# [STORED DATA]
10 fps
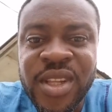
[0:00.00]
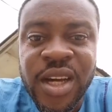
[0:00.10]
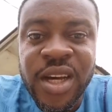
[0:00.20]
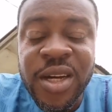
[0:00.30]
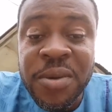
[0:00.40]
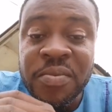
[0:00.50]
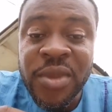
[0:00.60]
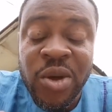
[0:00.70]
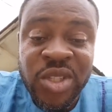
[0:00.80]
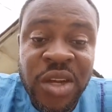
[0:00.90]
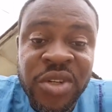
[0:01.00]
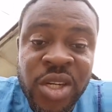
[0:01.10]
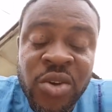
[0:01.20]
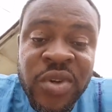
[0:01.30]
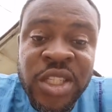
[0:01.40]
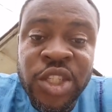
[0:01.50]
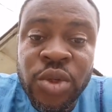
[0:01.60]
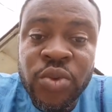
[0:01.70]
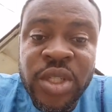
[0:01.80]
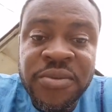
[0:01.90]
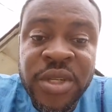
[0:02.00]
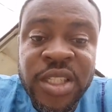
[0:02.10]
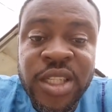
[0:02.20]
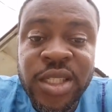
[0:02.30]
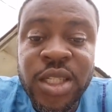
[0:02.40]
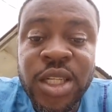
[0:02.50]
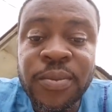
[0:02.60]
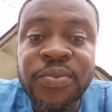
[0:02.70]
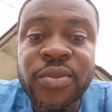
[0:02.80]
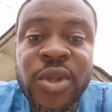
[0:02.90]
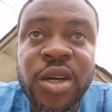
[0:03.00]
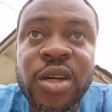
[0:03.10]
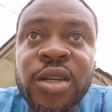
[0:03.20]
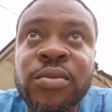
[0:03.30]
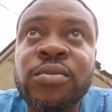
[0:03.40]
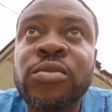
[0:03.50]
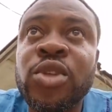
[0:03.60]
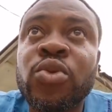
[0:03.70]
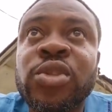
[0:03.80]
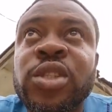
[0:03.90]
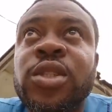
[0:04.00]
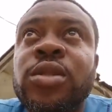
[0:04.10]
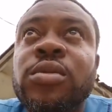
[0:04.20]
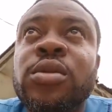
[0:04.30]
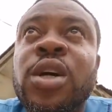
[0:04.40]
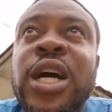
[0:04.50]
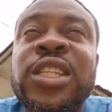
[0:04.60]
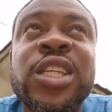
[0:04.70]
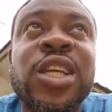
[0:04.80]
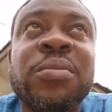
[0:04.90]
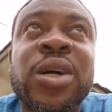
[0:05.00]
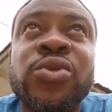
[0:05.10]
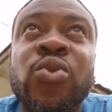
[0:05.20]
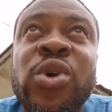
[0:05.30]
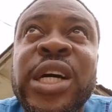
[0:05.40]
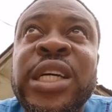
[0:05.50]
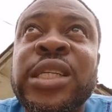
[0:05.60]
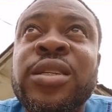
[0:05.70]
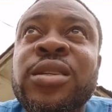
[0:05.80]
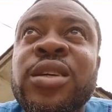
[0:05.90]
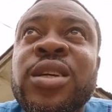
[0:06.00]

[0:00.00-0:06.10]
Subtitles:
I was having a conversation with a friend yesterday. He was asking about why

# [EXERCISE PROMPT]
Line for line, retype the material exactly, omitting any pictures.

# [REPLY]
10 fps
[0:00.00]
[0:00.10]
[0:00.20]
[0:00.30]
[0:00.40]
[0:00.50]
[0:00.60]
[0:00.70]
[0:00.80]
[0:00.90]
[0:01.00]
[0:01.10]
[0:01.20]
[0:01.30]
[0:01.40]
[0:01.50]
[0:01.60]
[0:01.70]
[0:01.80]
[0:01.90]
[0:02.00]
[0:02.10]
[0:02.20]
[0:02.30]
[0:02.40]
[0:02.50]
[0:02.60]
[0:02.70]
[0:02.80]
[0:02.90]
[0:03.00]
[0:03.10]
[0:03.20]
[0:03.30]
[0:03.40]
[0:03.50]
[0:03.60]
[0:03.70]
[0:03.80]
[0:03.90]
[0:04.00]
[0:04.10]
[0:04.20]
[0:04.30]
[0:04.40]
[0:04.50]
[0:04.60]
[0:04.70]
[0:04.80]
[0:04.90]
[0:05.00]
[0:05.10]
[0:05.20]
[0:05.30]
[0:05.40]
[0:05.50]
[0:05.60]
[0:05.70]
[0:05.80]
[0:05.90]
[0:06.00]

[0:00.00-0:06.10]
Subtitles:
I was having a conversation with a friend yesterday. He was asking about why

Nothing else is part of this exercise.